In my world my Black body represents perfection and deception. An oxymoron of the hyper-visibility of my skin tone and invisibility of my femininity. My racialised body representing an oppressed, weaker supposedly more inferior group, but my ancestral mirror showing me strength and power, despite centuries of exploitation and aggression.
On an analytic level it makes me question the symbolic function of the Black body. My body is only a border of sorts, encapsulating a thinking, feeling being, despite the opinions, judgements and experiments of others. Validating and evidencing my humanity is a distracting, painful and repetitive experience and it does not disappear no matter what circles I frequent.
I am more likely to invoke a negative reaction based on the amount of melanin I have, rather than what gender I am. Historical propaganda has been designed to put my Black body in its place regardless. This caused me to view “white” Feminism- with suspicion, in fact any “ism” with suspicion.
I am unsure whether I have become more Black in recent years or more Black feminist.

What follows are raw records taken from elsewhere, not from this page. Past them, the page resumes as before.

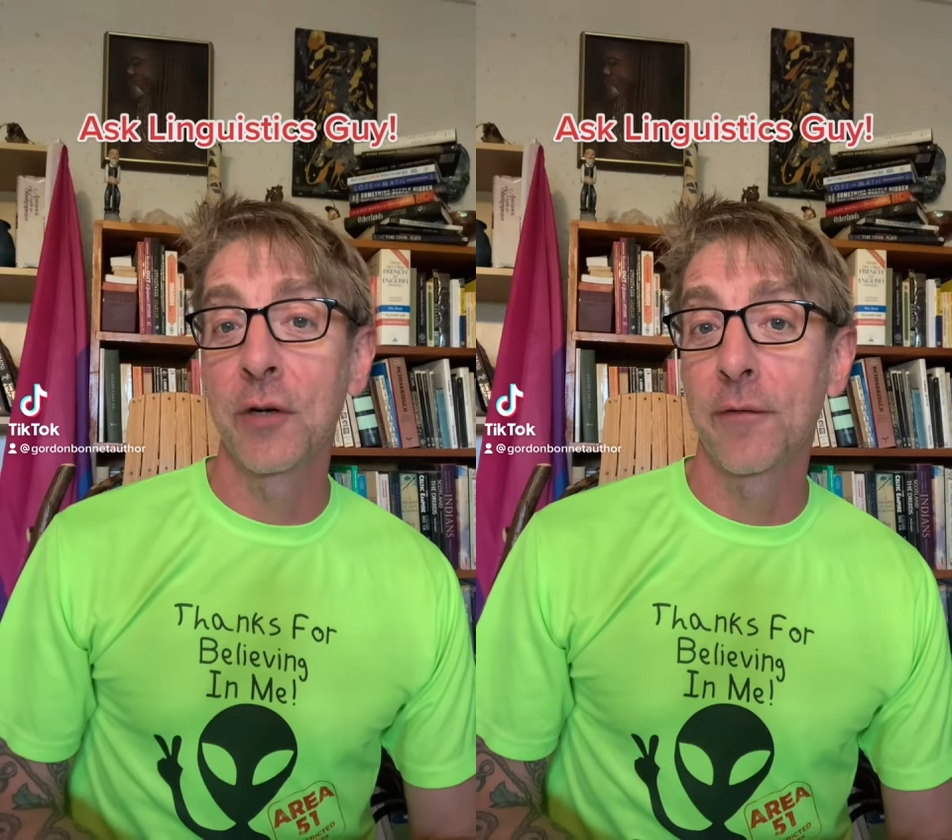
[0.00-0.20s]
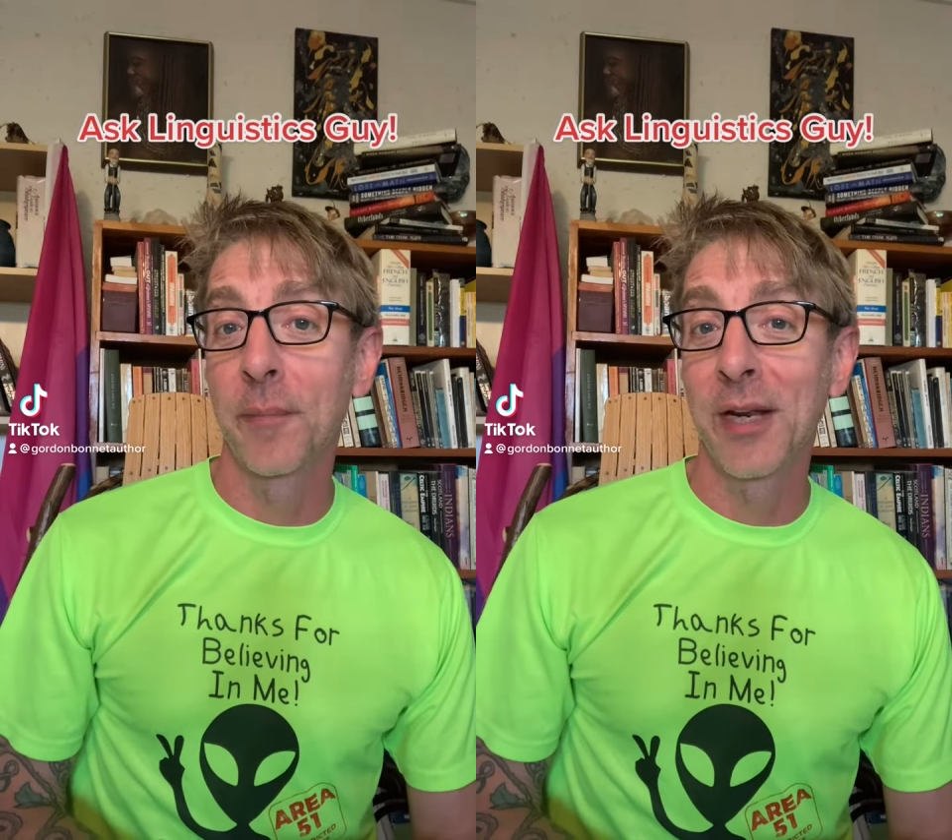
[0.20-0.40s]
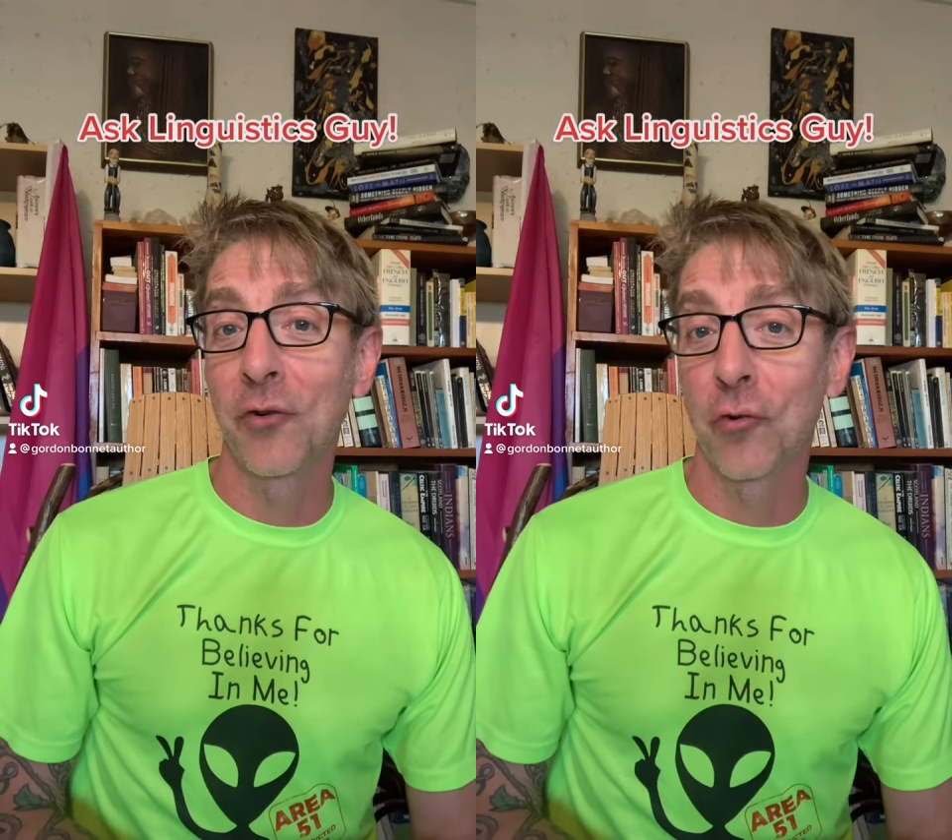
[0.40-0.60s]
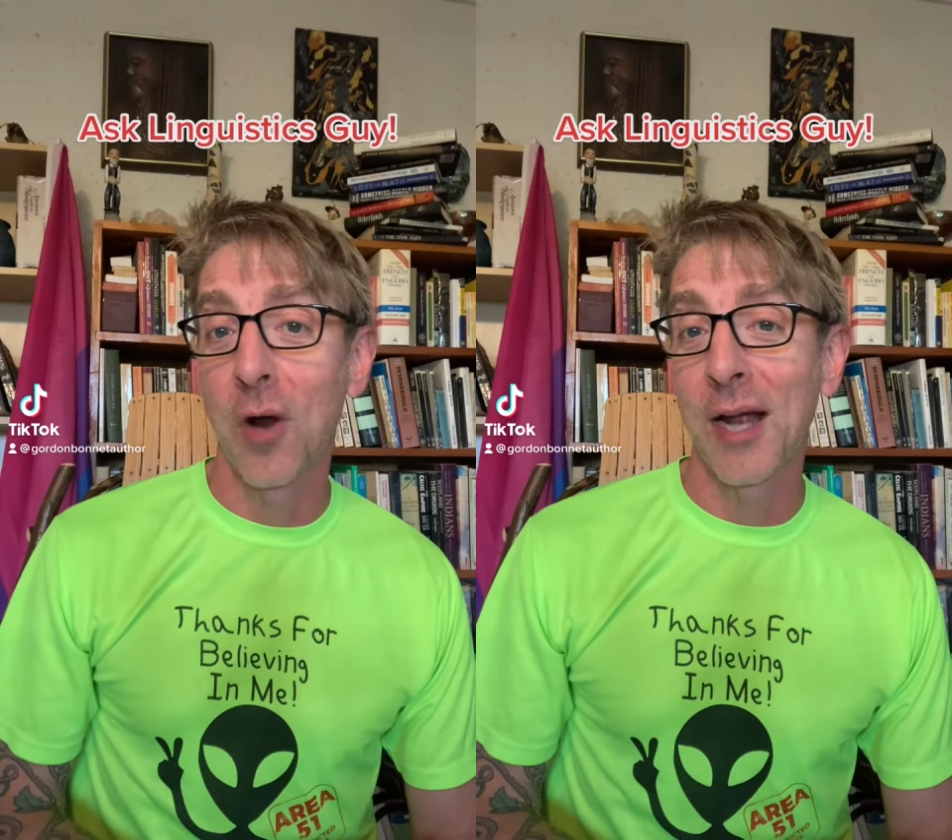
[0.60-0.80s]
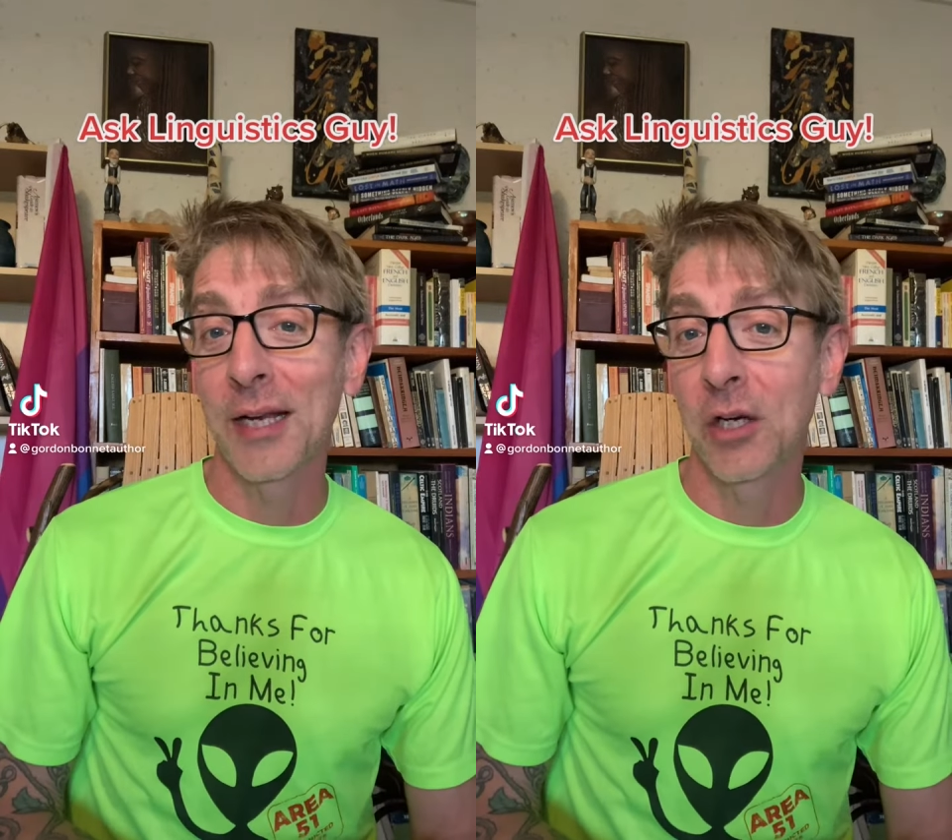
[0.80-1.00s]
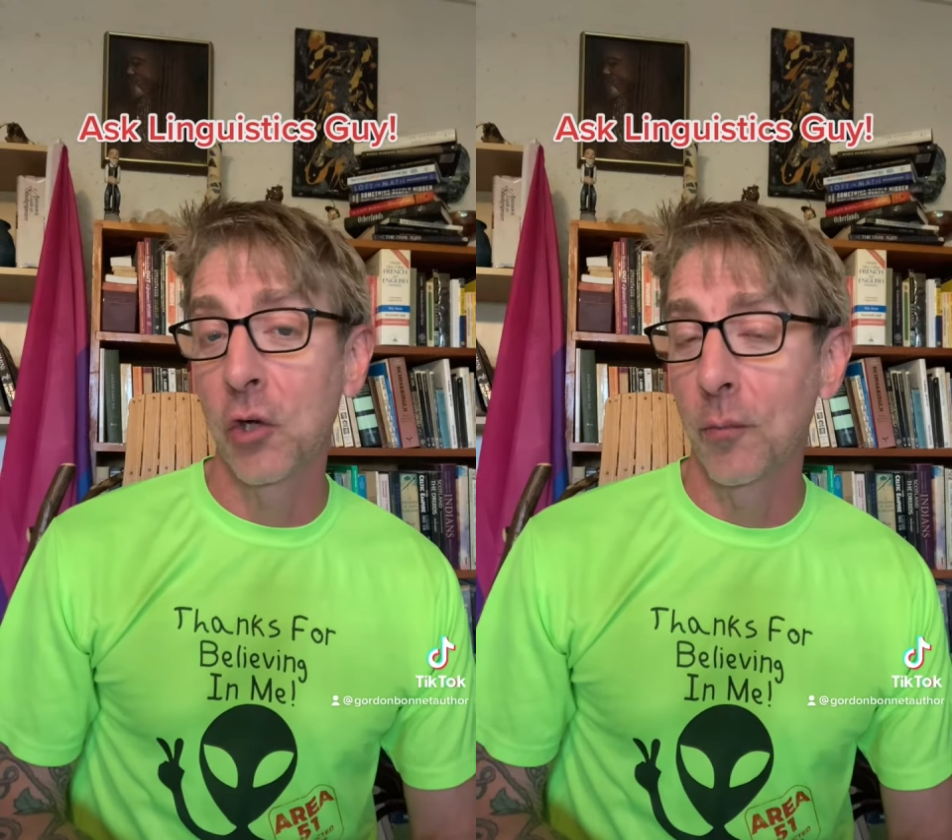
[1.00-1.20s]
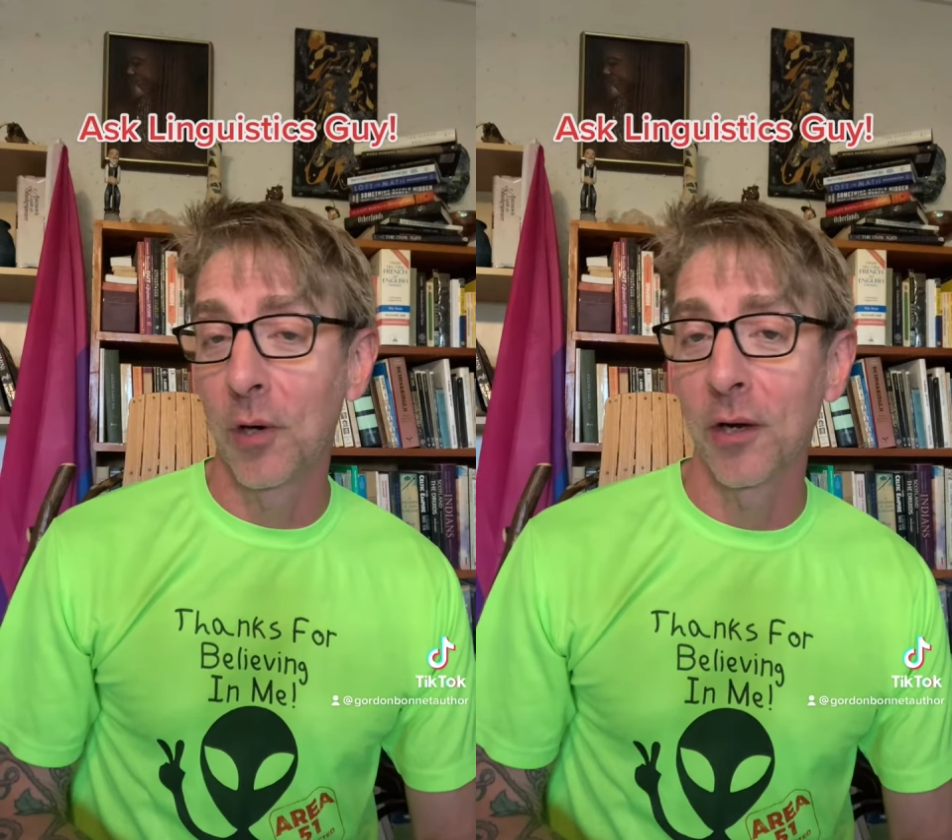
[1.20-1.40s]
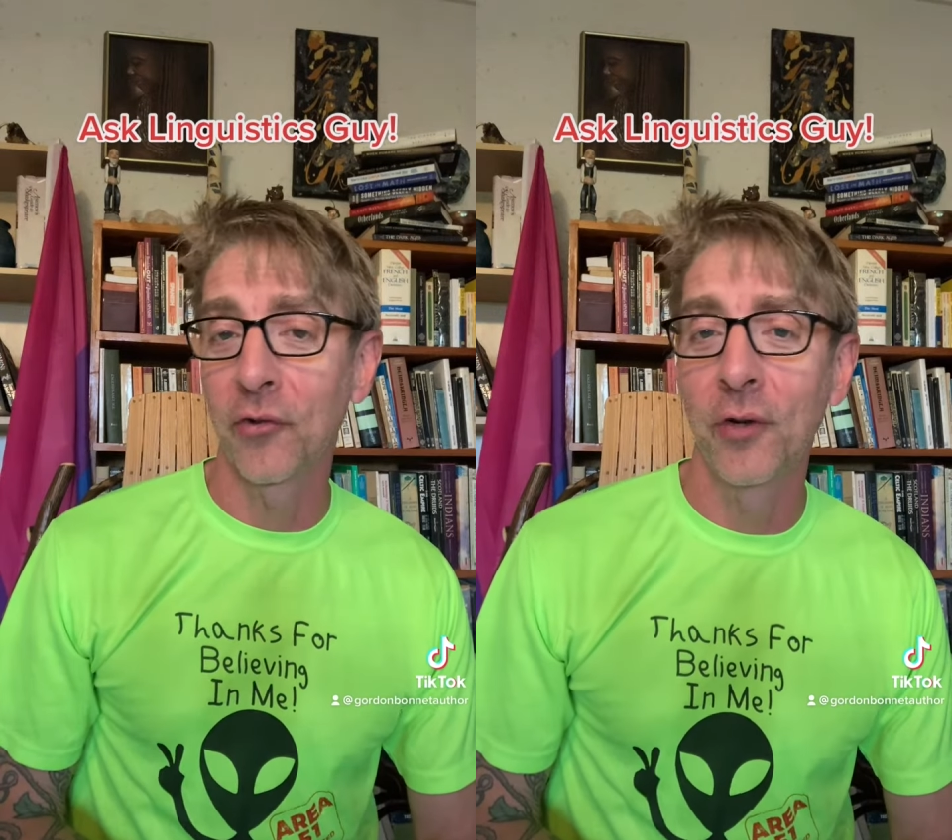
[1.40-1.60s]
for being dry and
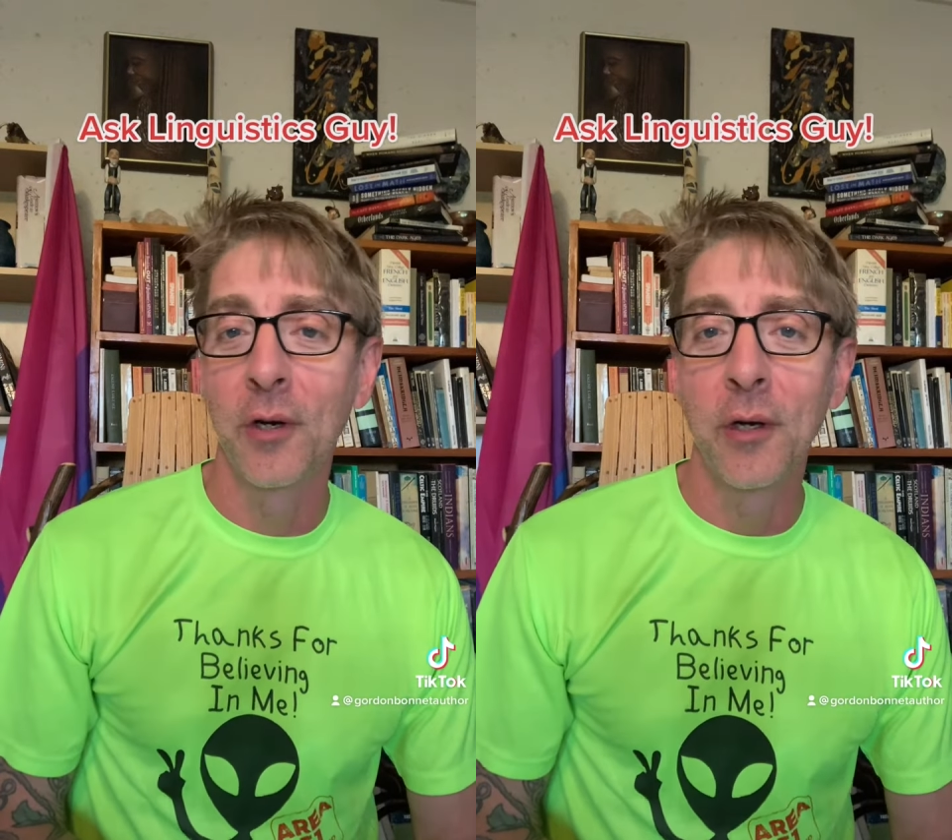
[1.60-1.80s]
humorless.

I exist in this world in a body that fights for space and freedom every day because of what I symbolically represent. There is no need to intellectualise that experience. Entering into certain spaces my body is a protest without even trying, especially as I inhabit a body that is not always welcomed.
If we are to think of Feminism in all its forms, we must think of what true Feminism is. True Feminism includes and recognises the struggles of everyone, otherwise there is no true liberation.
True Feminism means freedom. Freedom from shame and judgement. Freedom from exploitation and fear. Freedom from the shackles and violence of those who constructed the pyramids of power.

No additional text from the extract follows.